According to TMZ, Jennifer Lopez – the Barbie to Ariana Grande’s Skipper (you know, if Skipper was created at a Bratz factory located in the 7th circle of Hell) – is in the middle of negotiating a residency at The Axis at Planet Hollywood. Did you just hear that? Literally every JLo impersonator in Nevada just threw their best pair of padded ass panties across the room in a fit of rage.
TMZ says that JLo is being offered $350,000 per show for 72 shows (3 times a week for 24 weeks) over a one-to-two year period. JLo would join another shimmering jewel from the early 2000’s TRL-era, Britney Spears, who is currently performing at The Axis. To put JLo’s $350,000 per show into perspective, Brit Brit only makes $310,000 a show but she gets 96 shows over a two-year period, which means she ends up making more money in the end (because it would be a crime not to pay the Chicken-Fried Princess of Kentwood anything less than top dollar). In case you’re bad at math, Britney is getting almost $30 million to lip-synch “Baby One More Time”, while JLo would get a little over $26 million to lip-synch “Love Don’t Cost A Thing”. Meanwhile, I’m sitting here getting paid NOTHING to lip-synch RuPaul’s “Peanut Butter” at my desk all day. RUDE!

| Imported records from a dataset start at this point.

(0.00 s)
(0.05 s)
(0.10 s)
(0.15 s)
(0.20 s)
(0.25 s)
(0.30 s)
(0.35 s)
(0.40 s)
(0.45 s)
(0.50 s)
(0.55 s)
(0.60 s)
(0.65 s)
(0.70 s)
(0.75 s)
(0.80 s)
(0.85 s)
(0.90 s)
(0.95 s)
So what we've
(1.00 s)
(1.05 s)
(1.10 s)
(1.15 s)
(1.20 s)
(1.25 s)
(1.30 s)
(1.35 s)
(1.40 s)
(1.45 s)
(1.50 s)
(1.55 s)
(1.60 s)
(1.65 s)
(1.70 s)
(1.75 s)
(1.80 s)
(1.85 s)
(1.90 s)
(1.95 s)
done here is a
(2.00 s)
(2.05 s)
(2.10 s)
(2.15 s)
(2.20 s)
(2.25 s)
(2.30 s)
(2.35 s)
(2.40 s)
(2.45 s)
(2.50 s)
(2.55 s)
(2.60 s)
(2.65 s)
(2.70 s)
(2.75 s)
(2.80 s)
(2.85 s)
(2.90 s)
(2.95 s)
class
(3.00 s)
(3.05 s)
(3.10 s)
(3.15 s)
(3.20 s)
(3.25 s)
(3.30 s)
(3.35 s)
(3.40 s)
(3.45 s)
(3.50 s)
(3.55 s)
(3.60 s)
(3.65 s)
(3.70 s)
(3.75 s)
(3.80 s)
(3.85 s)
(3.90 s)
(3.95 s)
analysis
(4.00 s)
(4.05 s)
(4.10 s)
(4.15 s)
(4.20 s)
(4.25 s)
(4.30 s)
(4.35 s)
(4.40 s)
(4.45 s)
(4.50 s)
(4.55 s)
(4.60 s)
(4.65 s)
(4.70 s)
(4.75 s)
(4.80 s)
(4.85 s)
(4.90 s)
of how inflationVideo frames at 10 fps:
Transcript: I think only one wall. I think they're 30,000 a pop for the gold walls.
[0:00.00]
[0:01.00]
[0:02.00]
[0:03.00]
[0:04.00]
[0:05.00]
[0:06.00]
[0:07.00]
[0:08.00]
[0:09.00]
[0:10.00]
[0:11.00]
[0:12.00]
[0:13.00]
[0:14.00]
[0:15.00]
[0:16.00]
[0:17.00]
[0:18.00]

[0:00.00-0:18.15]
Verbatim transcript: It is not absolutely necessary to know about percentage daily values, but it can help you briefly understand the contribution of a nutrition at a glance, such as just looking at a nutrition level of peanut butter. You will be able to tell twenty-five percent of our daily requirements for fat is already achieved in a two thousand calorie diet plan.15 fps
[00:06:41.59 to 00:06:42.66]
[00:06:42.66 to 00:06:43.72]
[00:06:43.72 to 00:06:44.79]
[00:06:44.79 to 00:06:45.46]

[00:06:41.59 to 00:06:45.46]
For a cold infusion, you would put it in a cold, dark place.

I’m not sure how I feel about JLo bringing her sexy Miami cougar realness to Las Vegas, but I think I like it? JLo can still break it off, dance-wise, and I bet she’ll be a real treat after 3 or 4 of those $8 booze-filled slushies you can buy everywhere on the strip. Not to mention she’d make an excellent Cristal Connors if her and Brit Brit ever want to do a Showgirls-themed number together. Oh my god – Planet Hollywood, I don’t care how much it costs, PLEASE make that happen!